[Workshop] How to Build Great Data Science Projects - Part 1
  • Use this document as a guide and a template for conceptualizing, planning and working on your data science project. Use the “Create Doc” button above to start with a fresh copy of this doc. Feel free to delete any sections/explanation to streamline your doc. 

What is a Project?
For the purpose of this workshop, we’ll use the word project to refer to some original work that will require at least 20-30 hours of work and produce a substantial output in the form of one or more of these things: Jupyter notebook, code repository, project report, blog post, web application, presentation or video walkthrough.

What are the steps involved in building a great project?
  1. Finding a project topic/idea/domain
  1. Finding a dataset for your project
  1. Preparing an outline and setting deadlines
  1. Executing and iterating on your project
  1. Project Documentation & Presentation
  1. Showcasing your Project on your Resume/LinkedIn
  1. Maximizing your reach and improving your project

In Part 1 of this workshop, we’ll cover steps 1 to 4. Let’s get started!

Step 1: Finding a Project Topic/Idea/Domain

It’s OK to feel lost when you’re trying to figure out what topic you should build your next/first project on. Generally speaking, it should be approachable while being just a bit challenging, so that you can both complete the project and learn something.
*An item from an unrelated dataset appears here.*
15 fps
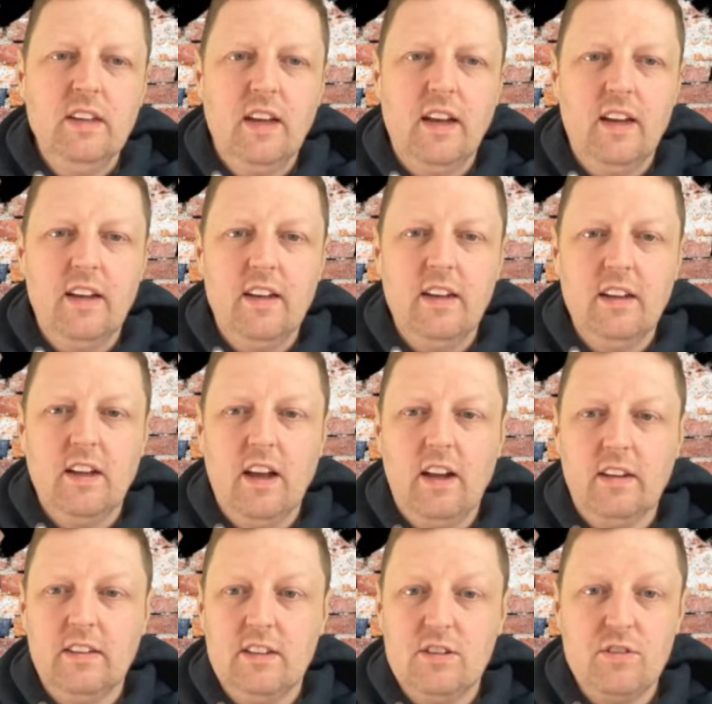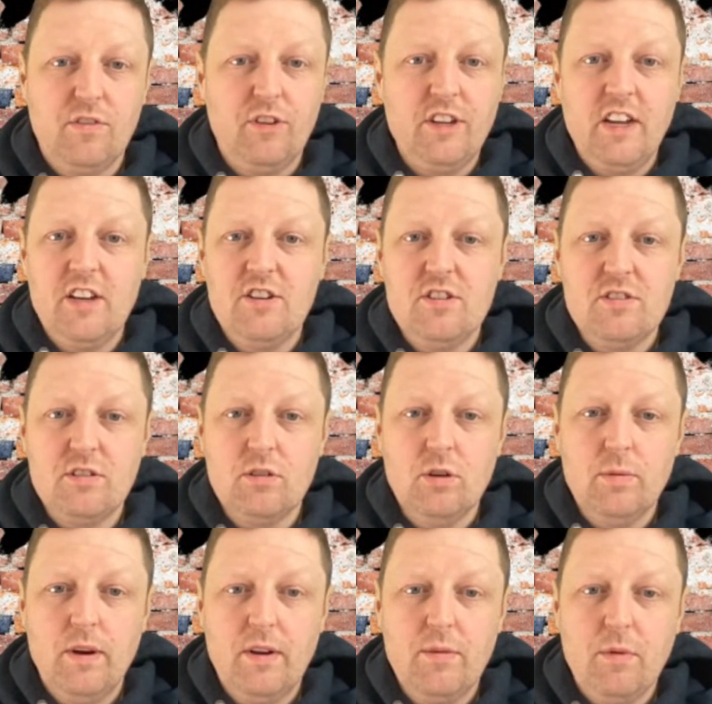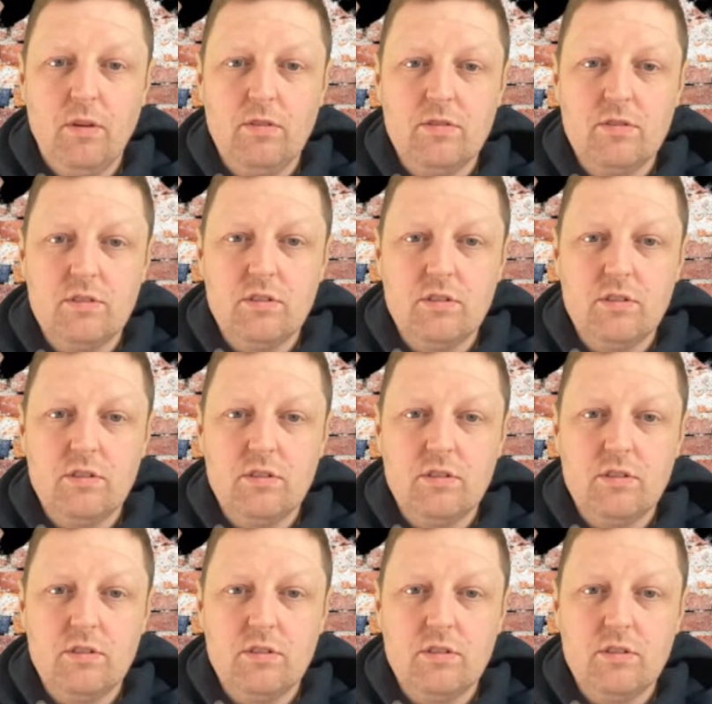and he's a free agent to go where he wants.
What should be the topic of your project?

  • Something you have learned and want to practice e.g. Data Analysis with Python
  • For every course you take, you should have a project, ideally 2-3.
  • Something you are interested in learning e.g. scikit-learn, plotly etc.
  • It’s OK if you don’t already know the topics, you can learn while doing the project
  • Something that will fill a gap in your portfolio/Resume e.g. model deployment
  • Go through your Resume, or check out some job listings on LinkedIn 
  • Something interesting you came across and want to replicate with a different dataset

Topics for Projects in Data Science & Machine Learning

  • Exploratory Data Analysis of a dataset
  • Data Visualization with Seaborn, Plotly, Folium (maps)
  • Supervised machine learning (regression/classification) on tabular data 
  • Unsupervised machine learning (clustering/recommendations) on tabular data
  • Deep Learning on images (Computer vision) 
  • Deep Learning for natural language processing
  • Data cleaning and feature engineering
  • Reinforcement learning
  • Dataset creation using web scraping or official APIs
  • Model deployment using Flask & Heroku
  • Creating a web/mobile application powered by machine learning
  • Participating in a active/completed data science competition on Kaggle etc.
  • A practical tutorial on any topic related to machine learning
  • Implementing a paper on a different dataset
  • Create and publish a Python library with utilities, models, functions etc.
  • Apply any of the above to a specific domain e.g. energy, astronomy, Covid-19, 
Over the course of your learning journey, try to cover most, if not all of the above topics (a single project can cover multiple topics)

Inspiration for interesting projects

Whatever topic you have in mind, it’s quite likely that you can find projects done by others on the same topic. Look through 10-12 projects for inspiration before you finalize your topic.